Well, many of our users are developers or technophile enough that
they wouldn't be afraid of adding, say, an option that changes the
kernel's log buffer, or some of the other command line options we
introduce along the way.

> If we can hold on to this situation where there is no persistent state
> at all in the bootloader world except its own patchlevel,

Now I'm confused. I'm proposing to make it externally settable,
e.g., with a file in /boot when booting from SD. Right now, that
command line is hard-coded into qi, which seems to be the worst
kind of persistent state.

For NAND, the equivalent would be a well-known location there the
command line is/can be placed, i.e., another one of our new-style
NAND partitions. Again, qi only needs to know that basic layout,
which it already has to for the kernel, without being concerned
what is exactly in that command line or how it gets set.

> So it means
> we need a convincing story about why we need to re-introduce "hidden
> variable" concept before we do that.

Not any more hidden than the kernel itself.
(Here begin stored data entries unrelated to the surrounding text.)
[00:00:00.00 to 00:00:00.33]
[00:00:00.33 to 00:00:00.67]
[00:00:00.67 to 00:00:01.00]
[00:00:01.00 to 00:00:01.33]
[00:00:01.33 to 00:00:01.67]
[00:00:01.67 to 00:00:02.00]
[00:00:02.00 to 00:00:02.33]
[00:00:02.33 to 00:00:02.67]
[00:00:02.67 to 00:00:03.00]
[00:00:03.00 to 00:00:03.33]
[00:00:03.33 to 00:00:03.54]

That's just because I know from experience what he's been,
> We have to do some small meddlings in the kernel world now to adapt to
> the absence of PMU init and so on.  But really those meddlings are a lot
> more contained than I imagined, kernel and rootfs comes up already fine
> and only charging is likely broken, it's a few lines.
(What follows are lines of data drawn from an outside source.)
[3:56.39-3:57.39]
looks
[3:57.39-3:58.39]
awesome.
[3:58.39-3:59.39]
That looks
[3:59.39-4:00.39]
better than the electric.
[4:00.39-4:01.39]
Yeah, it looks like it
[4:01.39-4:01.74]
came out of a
Cool ! We can probably move most of the GPIO settings as well.
If a GPIO is really unhappy with its reset default state (Z, with
pull-down), it's probably something we want to try to fix anyway,
lest its unhappiness turns into one of those "systems kills itself
faster than it can come our of reset" issues.

So all qi really has to know is how to configure the few pins it
needs to talk to NAND, SD (possible via Glamo), and maybe serial,
while we can leave the rest to the kernel.